Надя засмеялась: — Старалась, но не смогла. Это честно. Но как понимать ваши слова?
— Болезнь пытается помочь человеку стать самим собой, настоящим. Любая, обратите внимание — любая — указывает нам, что мы где-то изменили себе.
Она хмыкнула:
— Я прочла много популярных книг о медицине и психологии, я их не люблю. Не верю.
— Я цитирую себя.
— Можно подумать, вы сами болели.
— Можно сказать, да. Я болел. Потому что не умел быть самим собой. Во мне не было гармонии. Я не любил себя, я не знал, что это значит. Болезнь — свидетельство какой-то ошибки. Это нужно усвоить.

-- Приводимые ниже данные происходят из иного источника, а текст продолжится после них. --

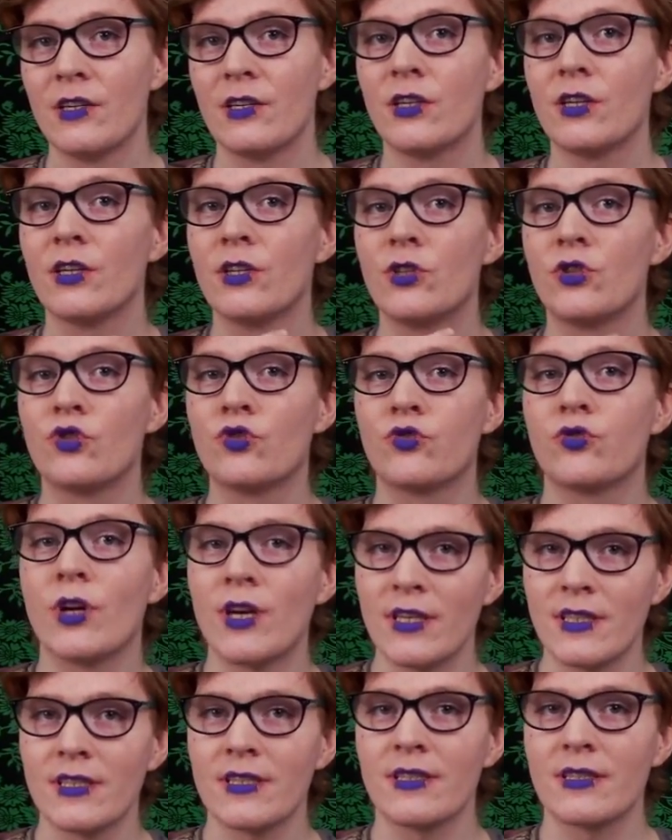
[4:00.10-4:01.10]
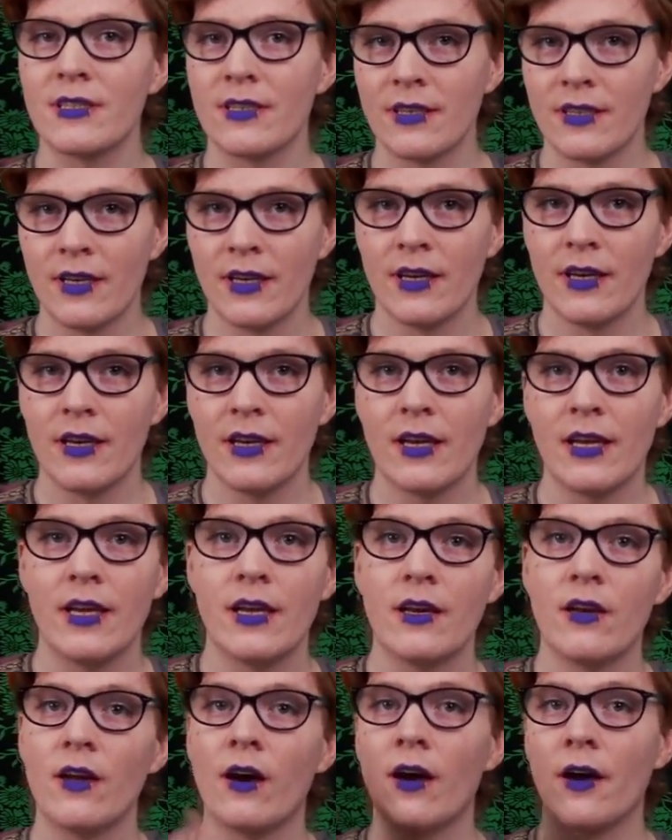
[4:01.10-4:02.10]
to trust
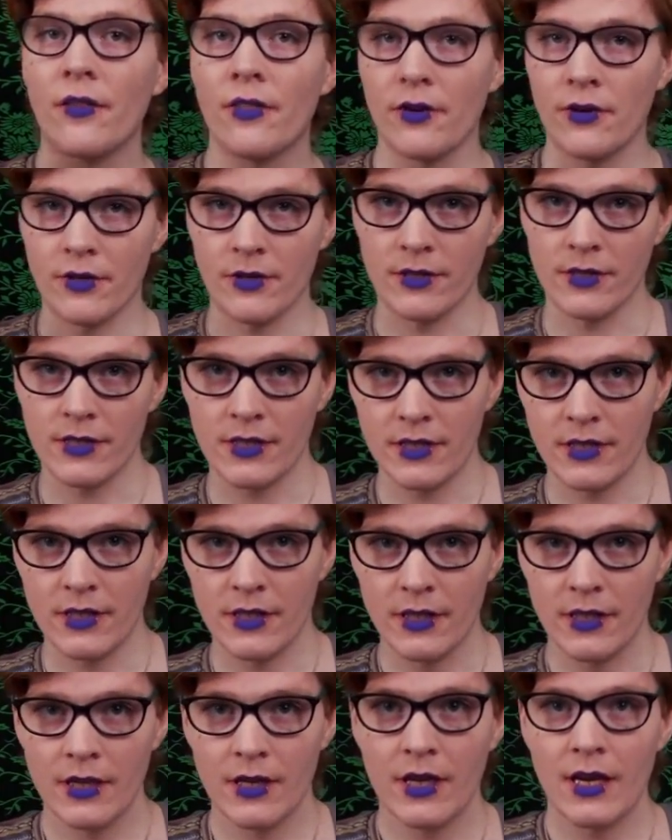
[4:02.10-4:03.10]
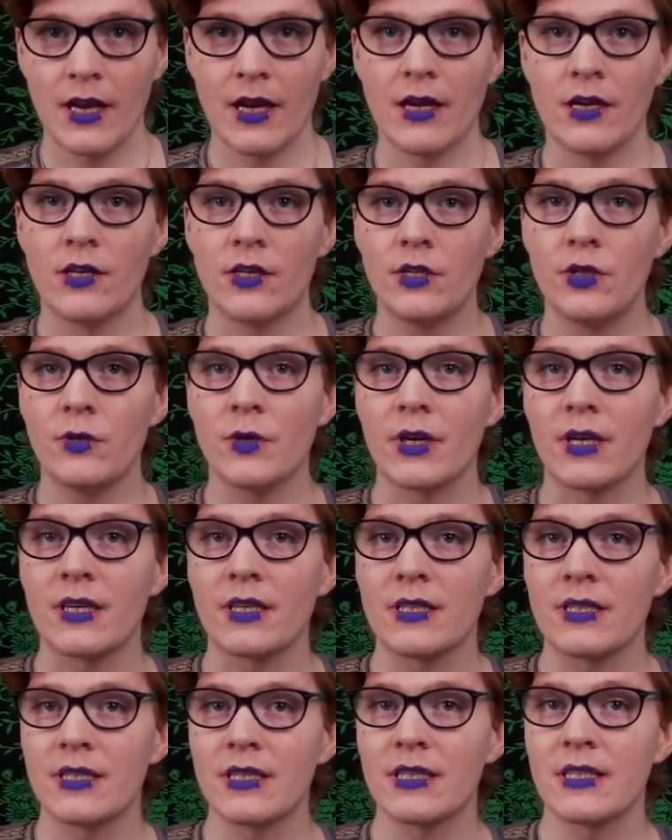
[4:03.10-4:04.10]
in others, and to
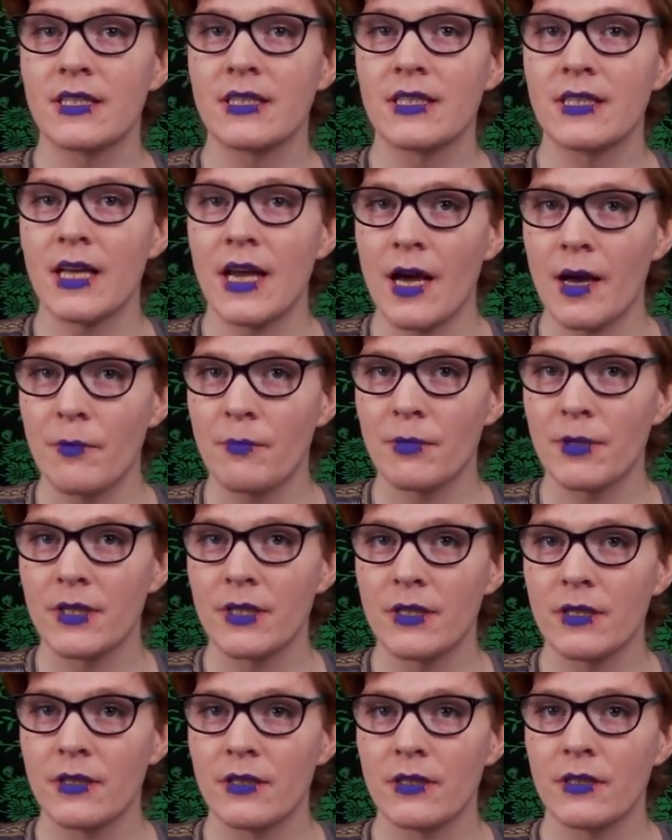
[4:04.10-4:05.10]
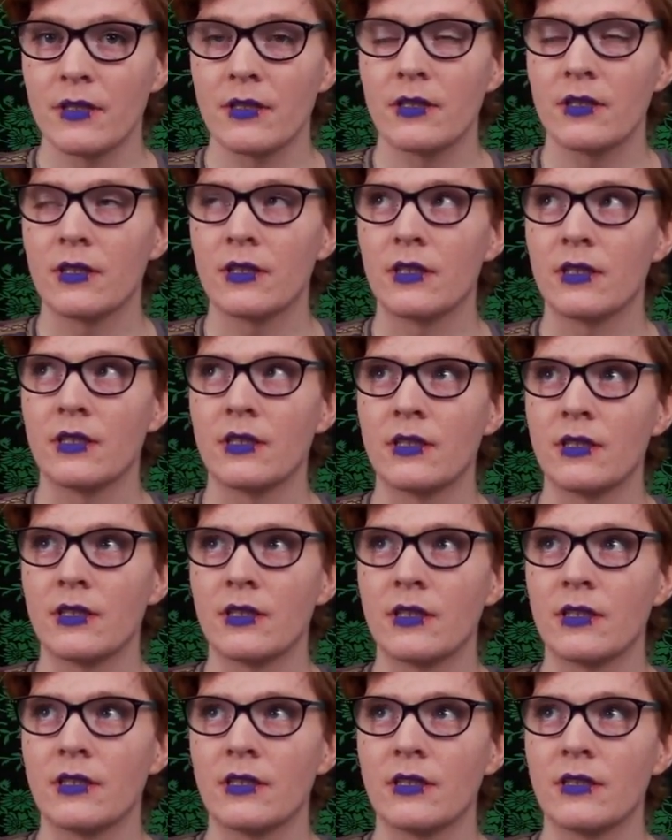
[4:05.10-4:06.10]
accept
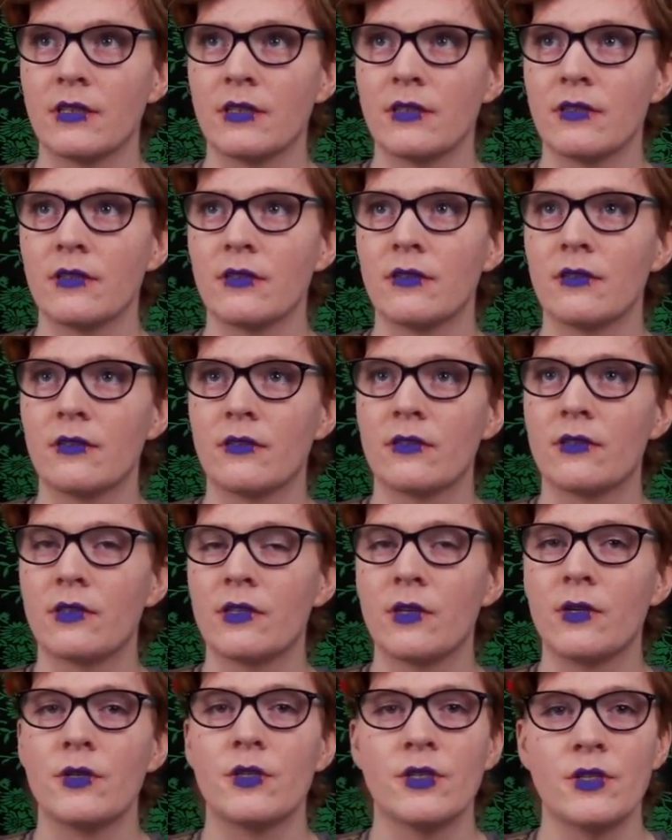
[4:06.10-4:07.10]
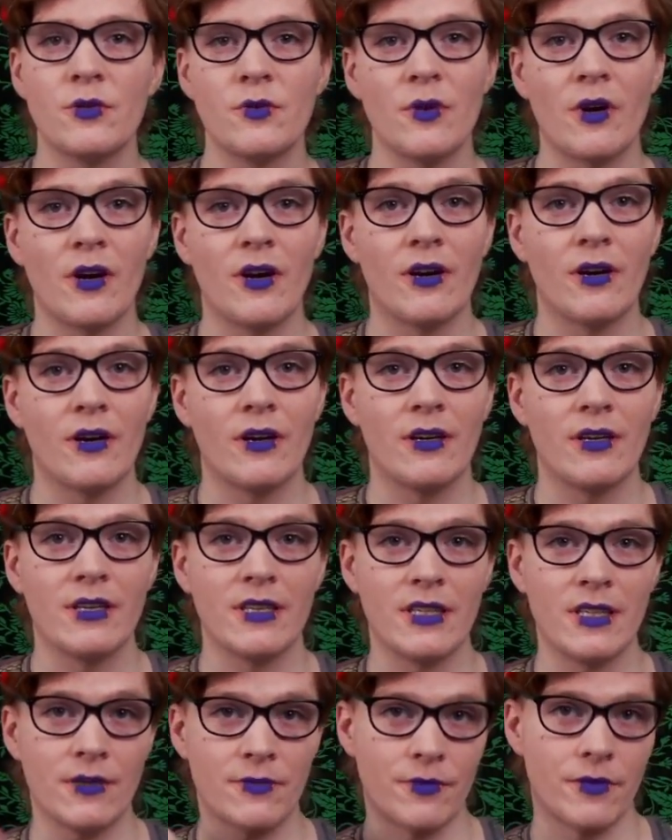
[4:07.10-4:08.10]
uh, those who are
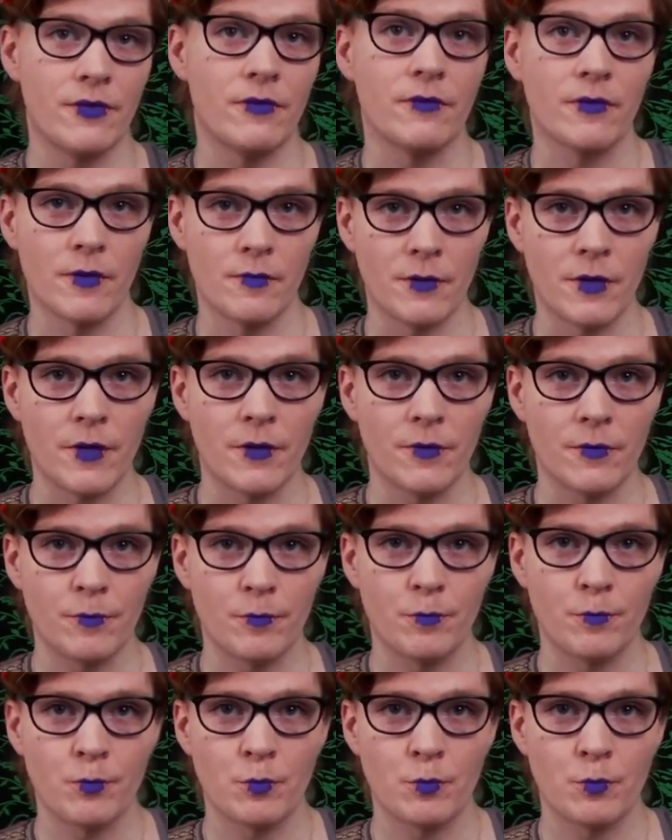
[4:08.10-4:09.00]
different from you.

Он прав, холодея, признала Надя. Ошибка ее родителей…
— Но ее можно исправить.
— Вы хотите сказать, я, отягощенная новыми знаниями о себе, о своем теле, встану и пойду… когда-то? — В ее голосе звучала откровенная насмешка.
— Но вы можете поехать, если захотите, — сказал он ей в тон. — Вашему новому представлению о себе коляска не будет помехой.
— Да неужели? — Она со злостью толкнула коляску, развернулась перед ним и скомандовала: — Если захочу, да? Так я хочу сейчас, везите!
— Куда? — охотно отозвался он.
— Я хочу поехать с вами в ваш клуб.
— Хорошо, — сказал он.
Дмитрий встал и толкнул коляску.
— Бросьте, я пошутила. — Надя положила руку на поручень и постучала. — Остановитесь.
— На таких колясках люди, которые сумели родиться заново, восходят на Гималаи. Вы слышали?
— Да, но это жалкое зрелище, — сказала она и закинула голову, пытаясь увидеть его лицо.
— Они так не думают, так не чувствуют, — сказал он.
— А что вы делаете в клубе? — спросила Надя.
— Кидаю ножи. В цель. Кстати, у вас сильные руки, я заметил. Я научу вас. — Он развернул ее лицом к себе. — Ждите меня завтра, Надя.
Он уехал, а Надя осталась ждать завтра.